Tyler Perry is the executive producer of the well-received new film "Precious."
"I always thought I would die before I grew up," the comedian writes in an uncharacteristically somber letter to fans on his Web site.
After watching a screening of the lauded movie "Precious," about a 16-year-old girl who is physically and emotionally abused, the New Orleans native, 40, best known for his comic Madea character, reveals a flood of memories came back, and that "a large part of my childhood had just played out before my eyes."
Beginning with his mother's failed attempt to leave his abusive father, Perry recounts a horrific list of beatings and hardships he suffered.
"My father came home, mad at the world," he writes. "He was drunk, as he was most of the time. He got the vacuum cleaner extension cord and trapped me in a room and beat me until the skin was coming off my back."
Perry goes on to relate accounts of being seduced by a friend's mother at age 10, to being molested by another friend's father, to finding out that his own father was molesting a friend. And he tells of how his grandmother made a bizarre attempt to rid him of his allergies.
"She said she was going to kill these germs on me once and for all," he says. "She gave me a bath in ammonia."
But seeing "Precious," he said, helped him realize once again that he had survived it all.
"It hit me so hard, I sat there in tears realizing that somehow, by the grace of God, I made it through," writes Perry, who signed on as an executive producer on the film, which was also produced by Oprah Winfrey. "My tears were tears of joy, being thankful that I made it."
And the most important lesson of all?

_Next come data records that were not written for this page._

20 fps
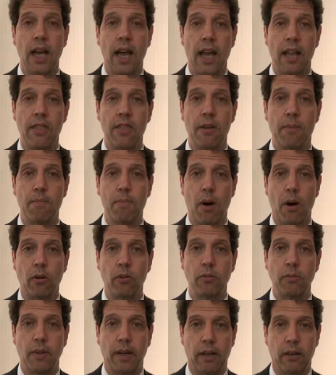and the
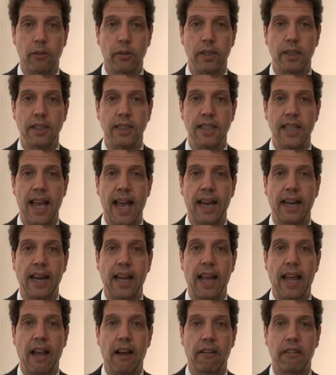bone marrow is that
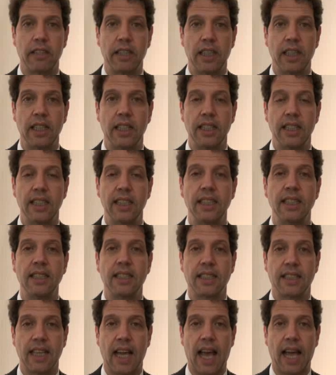area
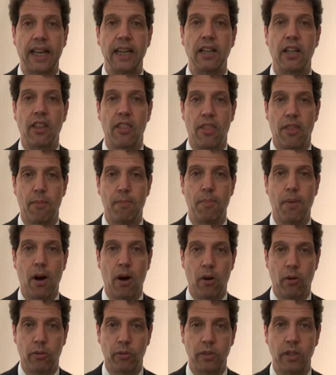inside the
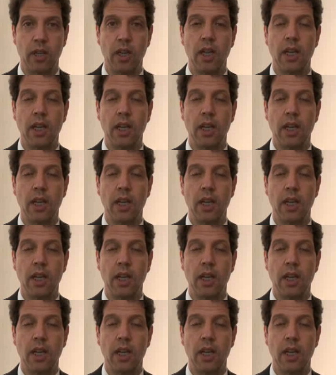bone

Learning to forgive, he says.
"I know that there are a lot of people out there with stories far worse than mine but you, too, can make it. To those of you who have, welcome to life. I celebrate you," he said. "We're all PRECIOUS in His sight."

1 comment:

Christi Bloomer said...

Bless his heart! Tyler Perry is just a hoot! I had no idea he'd been so through so much! And what an inspiration he's been to so many! Thanks for sharing!